§ WHAT TO WORK ON
Drop all images. Then write out each line below exactly as given.

§ THE INPUT

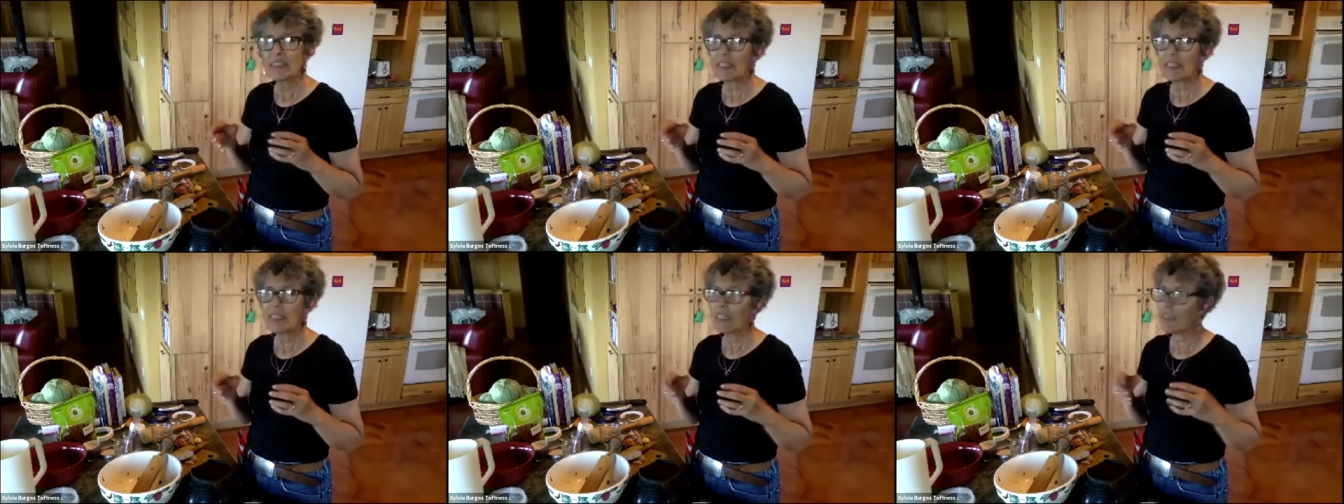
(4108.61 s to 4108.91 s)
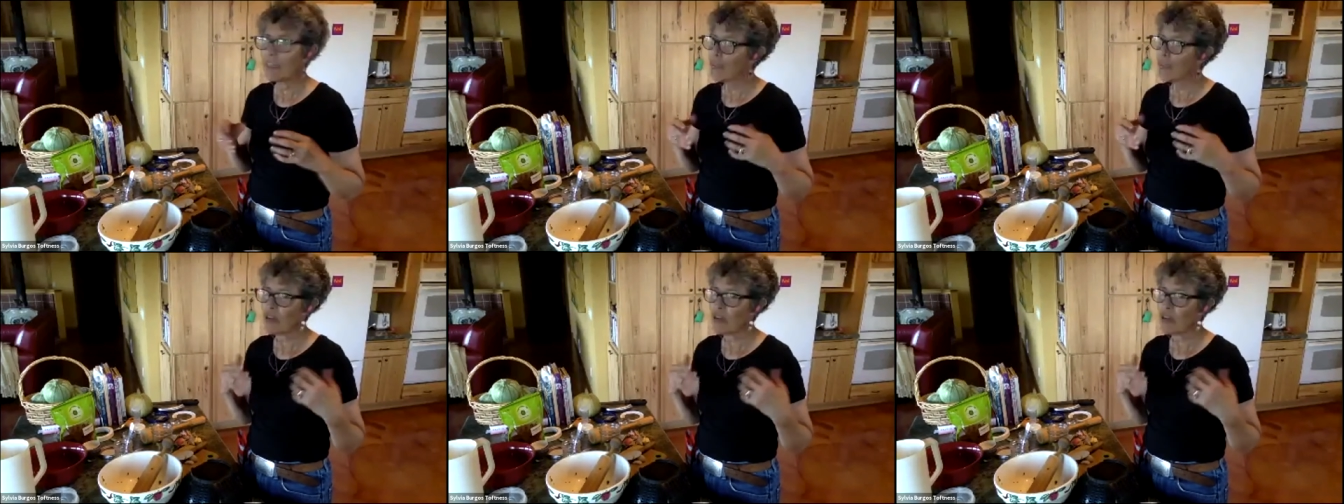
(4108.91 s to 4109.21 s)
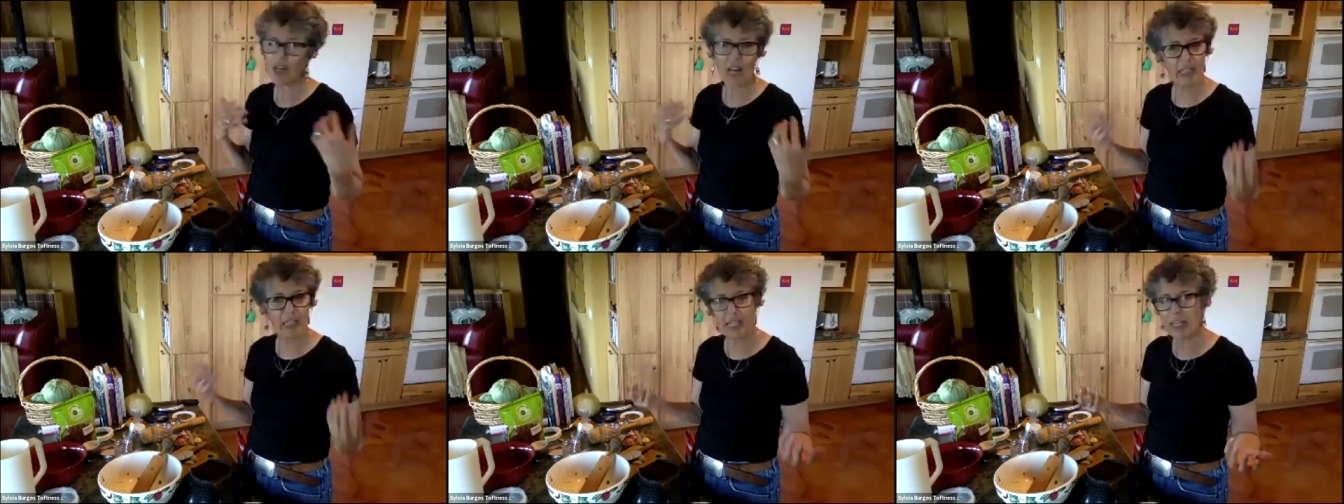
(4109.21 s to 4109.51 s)
And if there are
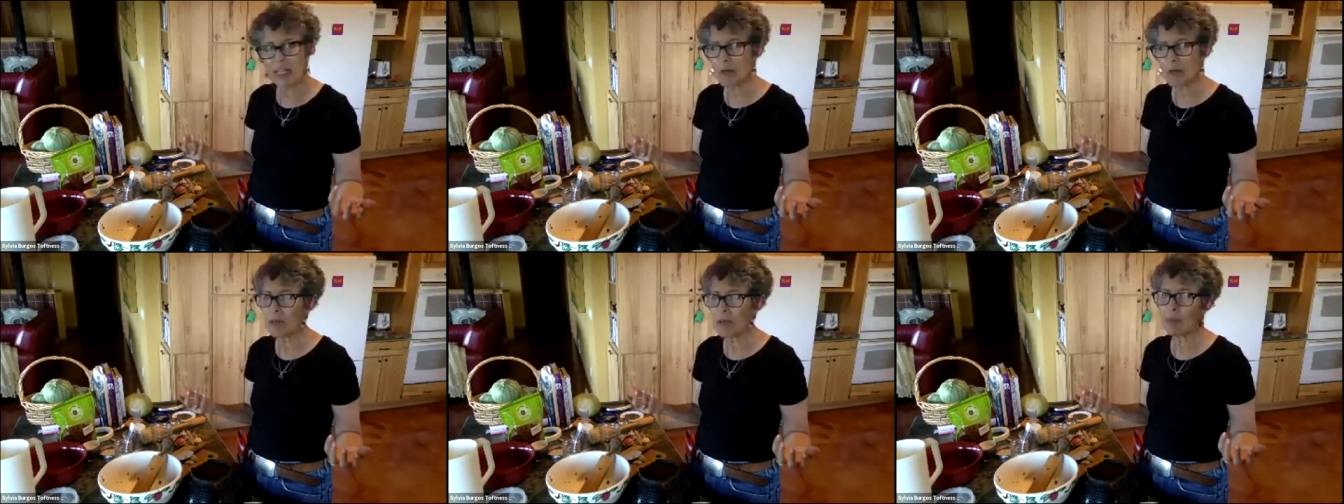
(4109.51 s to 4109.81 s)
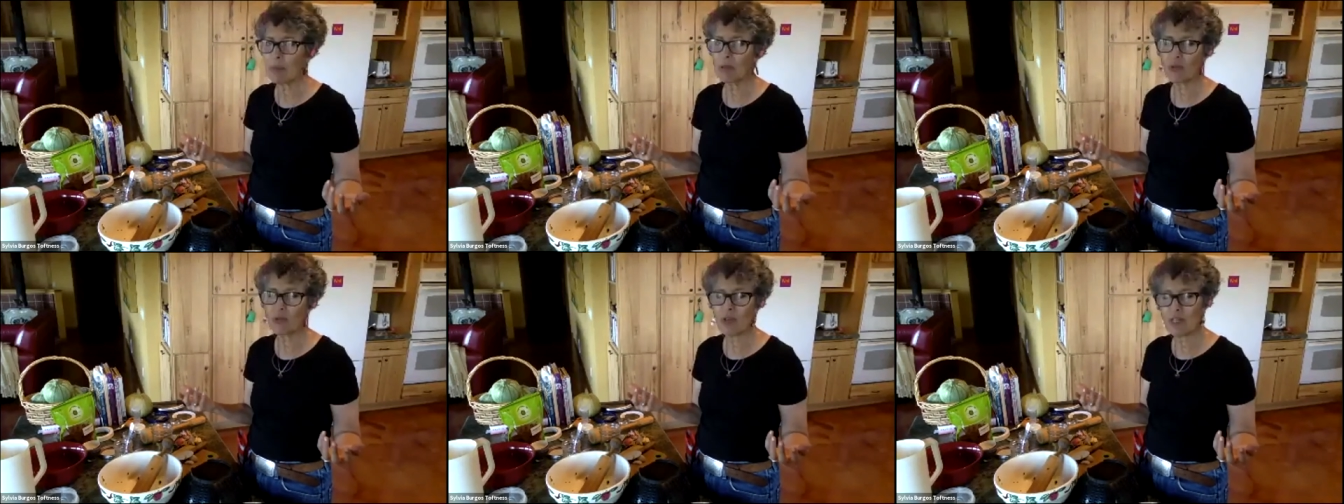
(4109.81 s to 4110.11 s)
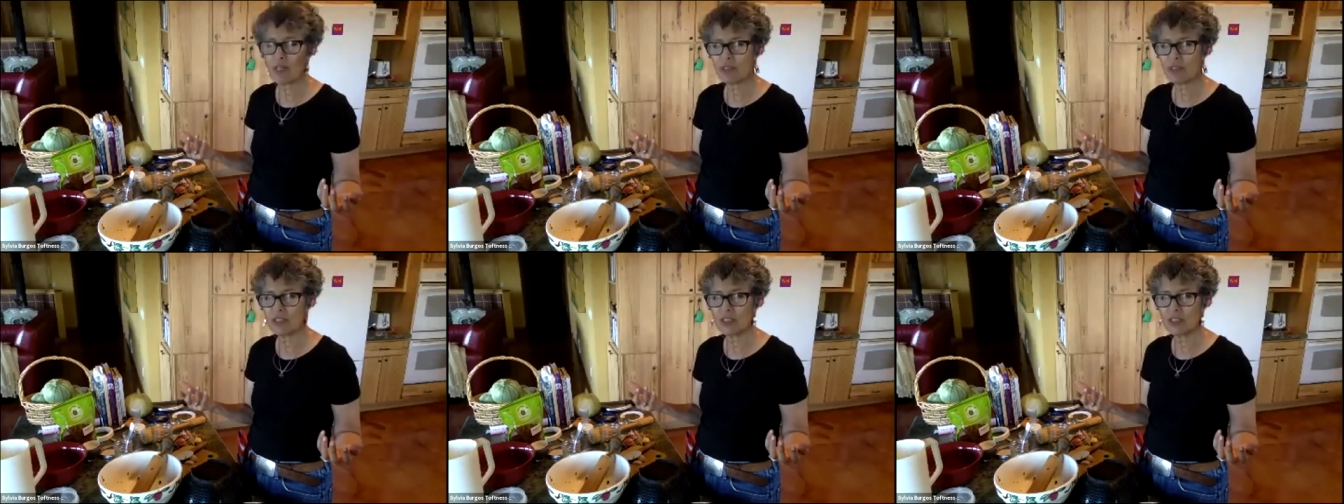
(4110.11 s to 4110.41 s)
not a lot of people
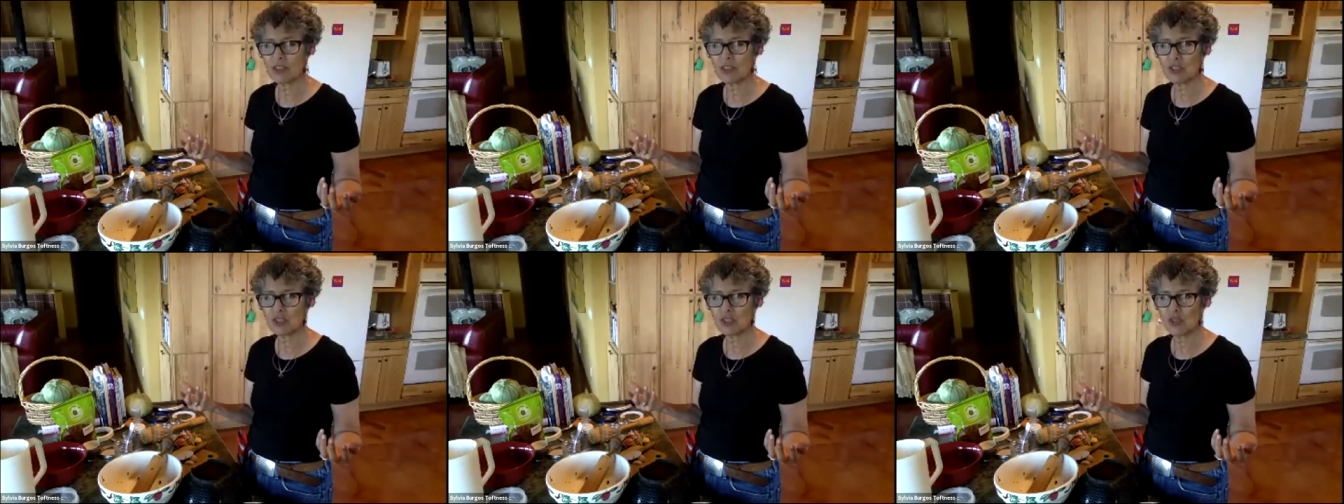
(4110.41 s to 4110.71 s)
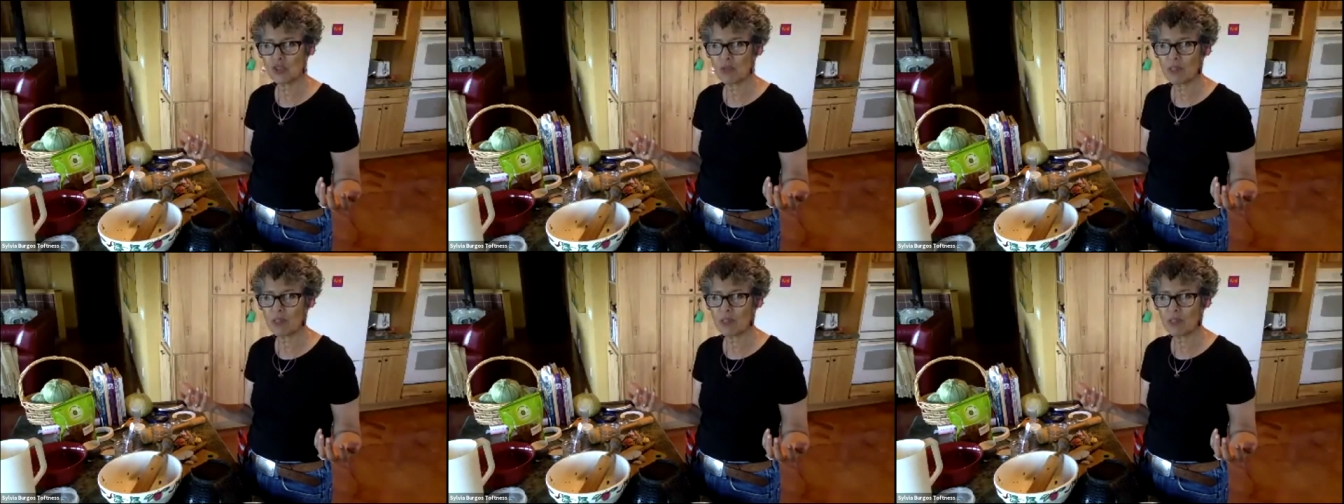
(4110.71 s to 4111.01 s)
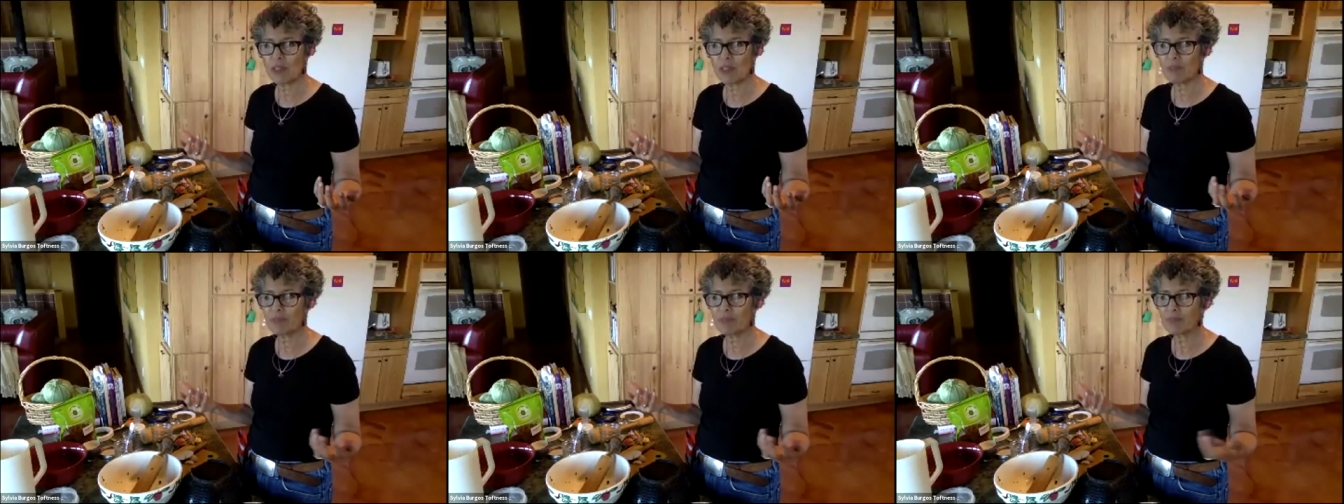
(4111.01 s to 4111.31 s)
around to consume
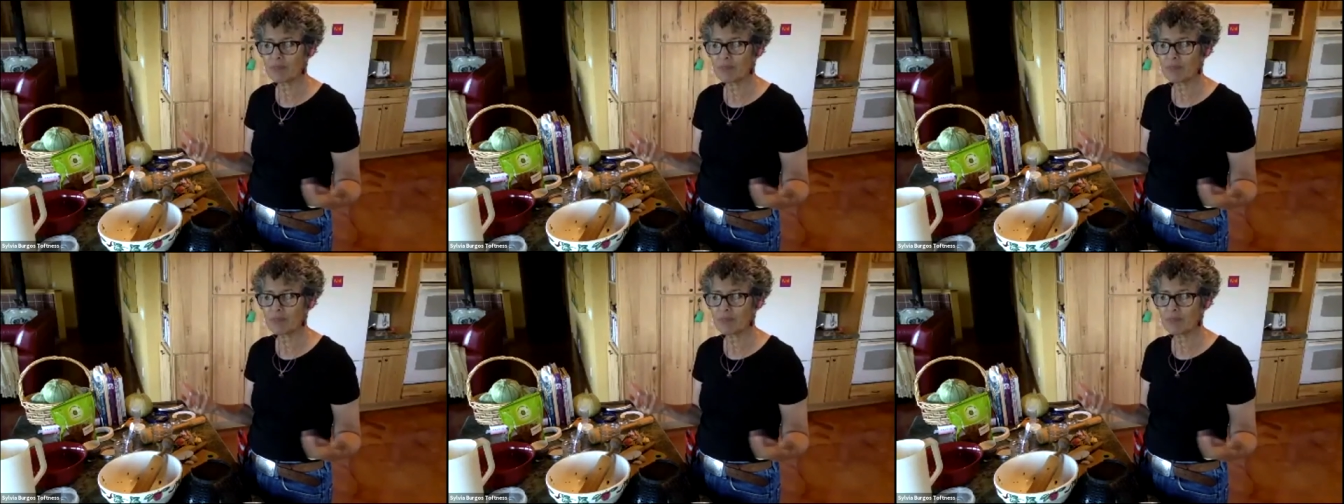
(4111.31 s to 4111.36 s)
it,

§ TASK ANSWER
(4108.61 s to 4108.91 s)
(4108.91 s to 4109.21 s)
(4109.21 s to 4109.51 s)
And if there are
(4109.51 s to 4109.81 s)
(4109.81 s to 4110.11 s)
(4110.11 s to 4110.41 s)
not a lot of people
(4110.41 s to 4110.71 s)
(4110.71 s to 4111.01 s)
(4111.01 s to 4111.31 s)
around to consume
(4111.31 s to 4111.36 s)
it,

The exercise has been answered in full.